Step-by-Step Solution:

1. Product Rule: The function is a product of two terms, $(4x - 2)^2$ and $(3 - x^5)^2$. So, we apply the product rule: $\frac{dy}{dx} = \frac{d}{dx} \left( (4x - 2)^2 \right) \cdot (3 - x^5)^2 + (4x - 2)^2 \cdot \frac{d}{dx} \left( (3 - x^5)^2 \right)$

2. Differentiate the first term $(4x - 2)^2$ using the chain rule:

   • Let $u = 4x - 2$, then: $\frac{d}{dx} \left( u^2 \right) = 2u \cdot \frac{du}{dx} = 2(4x - 2) \cdot 4 = 8(4x - 2)$

3. Differentiate the second term $(3 - x^5)^2$ using the chain rule:

   • Let $v = 3 - x^5$, then: $\frac{d}{dx} \left( v^2 \right) = 2v \cdot \frac{dv}{dx} = 2(3 - x^5) \cdot (-5x^4) = -10x^4(3 - x^5)$

4. Combine using the product rule:

   • The derivative is: $\frac{dy}{dx} = 8(4x - 2)(3 - x^5)^2 + (4x - 2)^2(-10x^4)(3 - x^5)$

Final Answer:

$\frac{dy}{dx} = 8(4x - 2)(3 - x^5)^2 - 10x^4(4x - 2)^2(3 - x^5)$

Would you like further details or have any questions?
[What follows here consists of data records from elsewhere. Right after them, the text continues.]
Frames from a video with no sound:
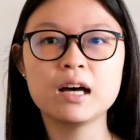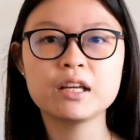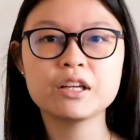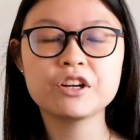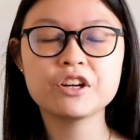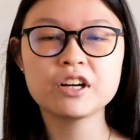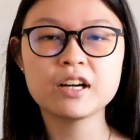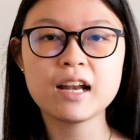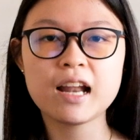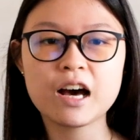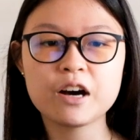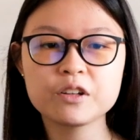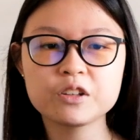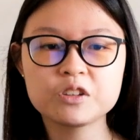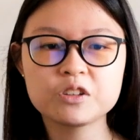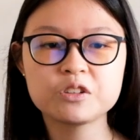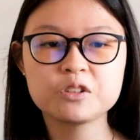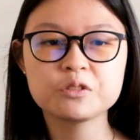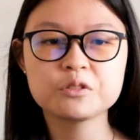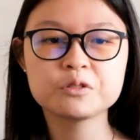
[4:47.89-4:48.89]
You're
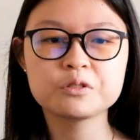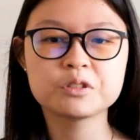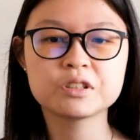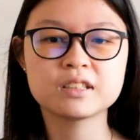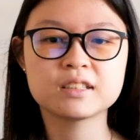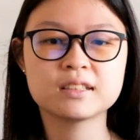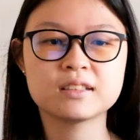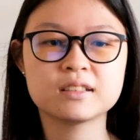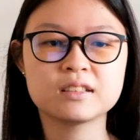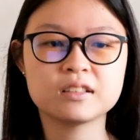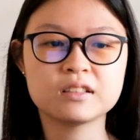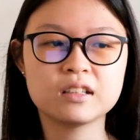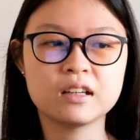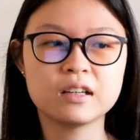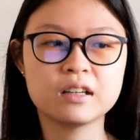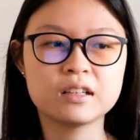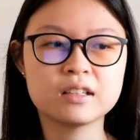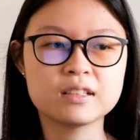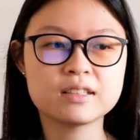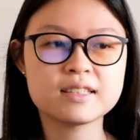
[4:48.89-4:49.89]
allowed to
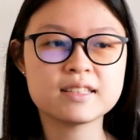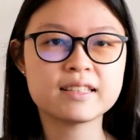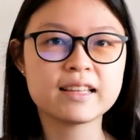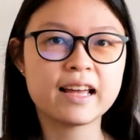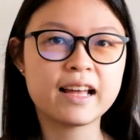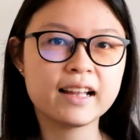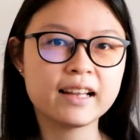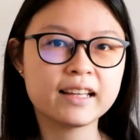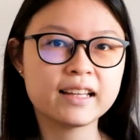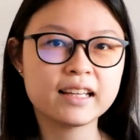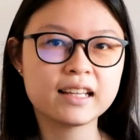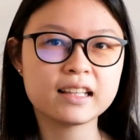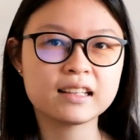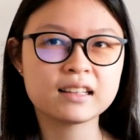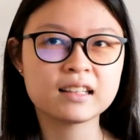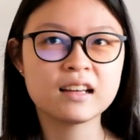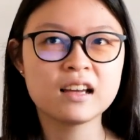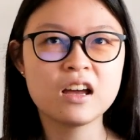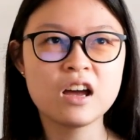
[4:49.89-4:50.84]
sell it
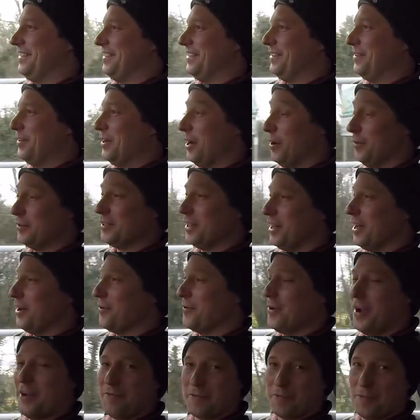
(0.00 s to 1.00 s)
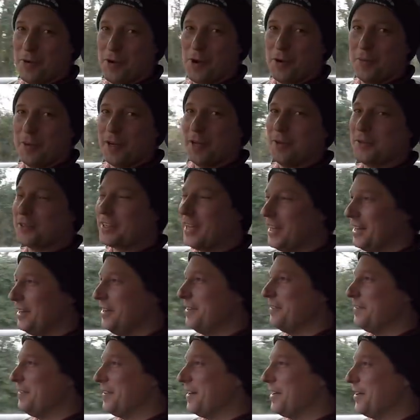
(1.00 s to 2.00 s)
so I was a long way from home and I was
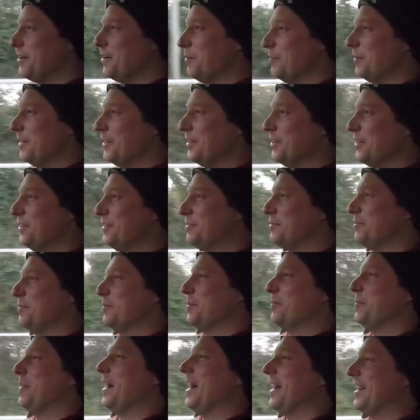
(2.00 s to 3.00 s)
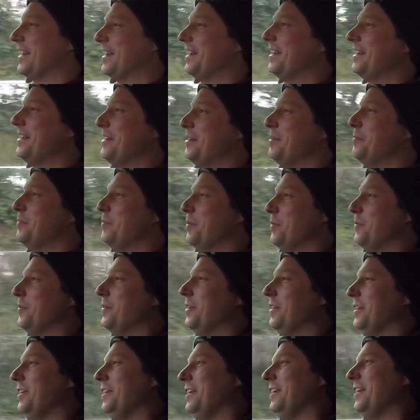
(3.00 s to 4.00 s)
getting a fair humming noise from the back. But
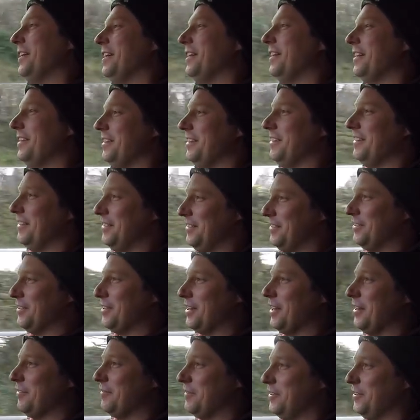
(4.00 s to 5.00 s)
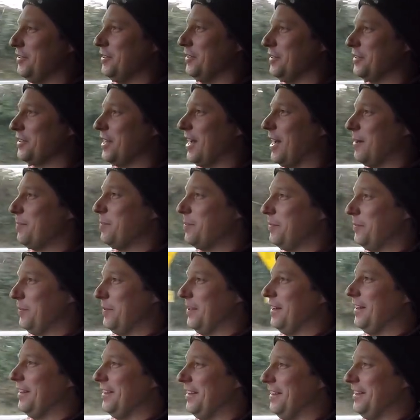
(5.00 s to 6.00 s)
when I uh, took off the dust cap,
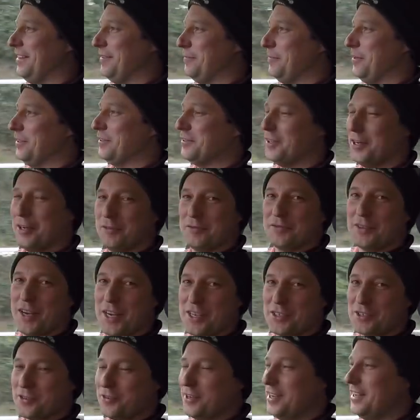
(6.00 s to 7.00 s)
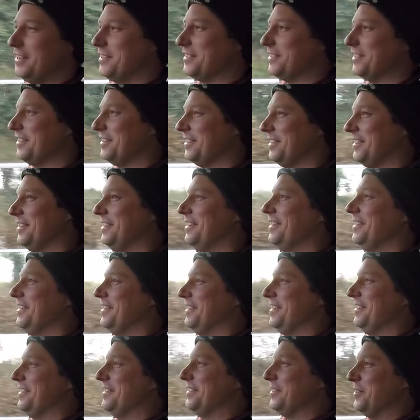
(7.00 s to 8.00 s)
um, I saw fresh grease.
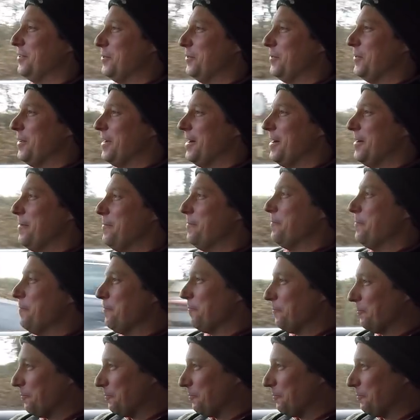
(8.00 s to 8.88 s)
So um,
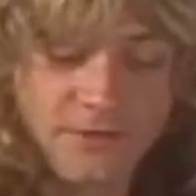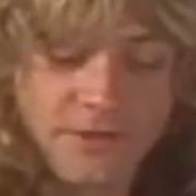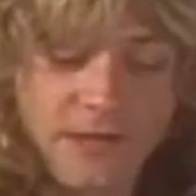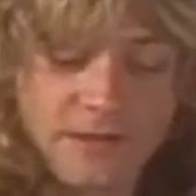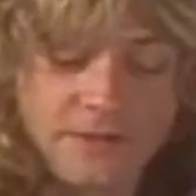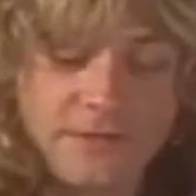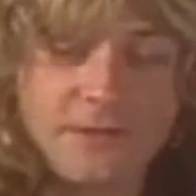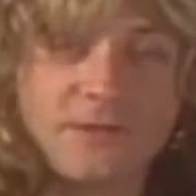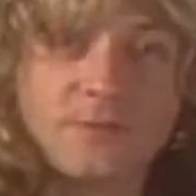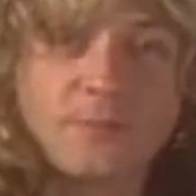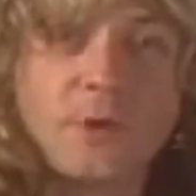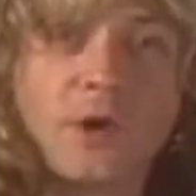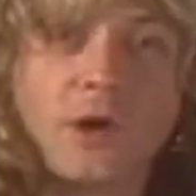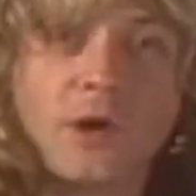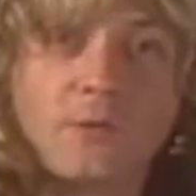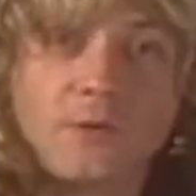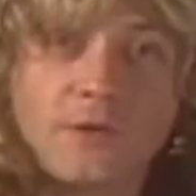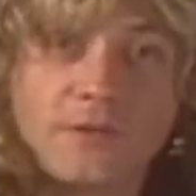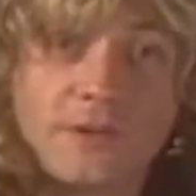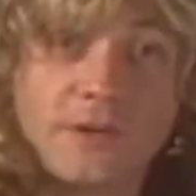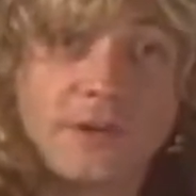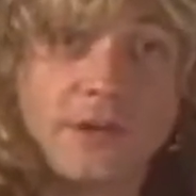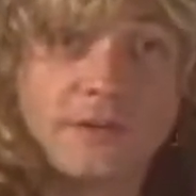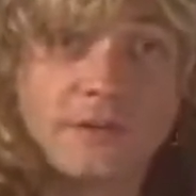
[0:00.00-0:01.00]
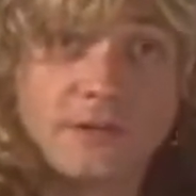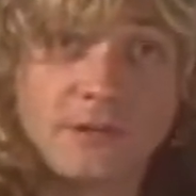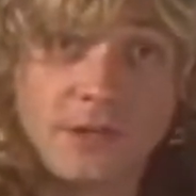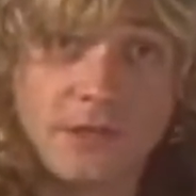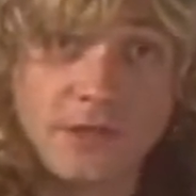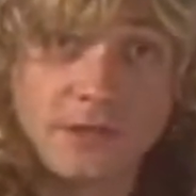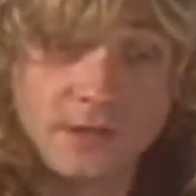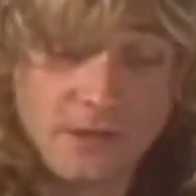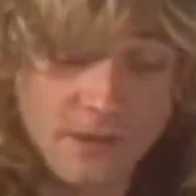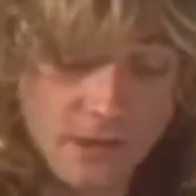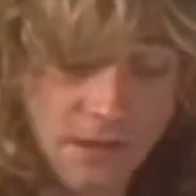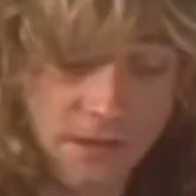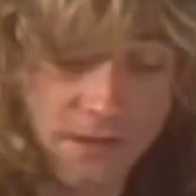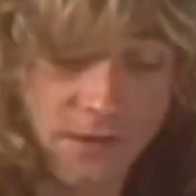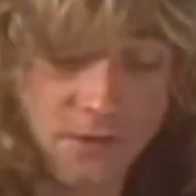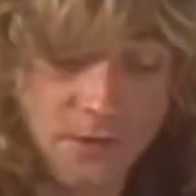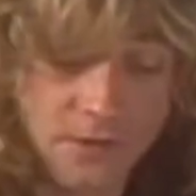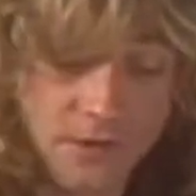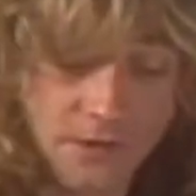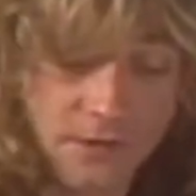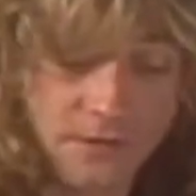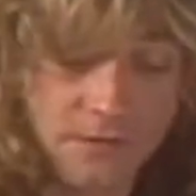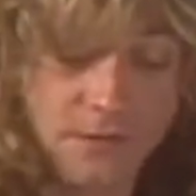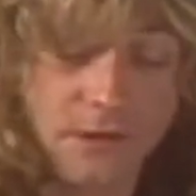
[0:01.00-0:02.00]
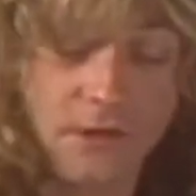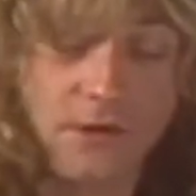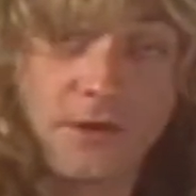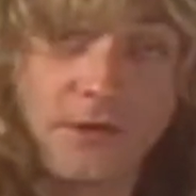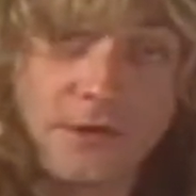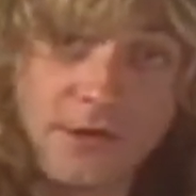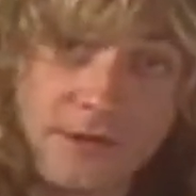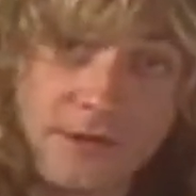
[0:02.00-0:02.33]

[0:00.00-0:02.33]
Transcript: out this part with another lick you can learn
Here are 5 related questions to expand your understanding:

1. How do you apply the product rule to more complex functions?
2. What is the chain rule, and why is it important in this context?
3. How do higher-order derivatives of this function behave?
4. Can this function's derivative be simplified further?
5. How would you approach integration for this kind of expression?

Tip: When applying the product rule, be mindful of simplifying each term after differentiation to avoid mistakes later on.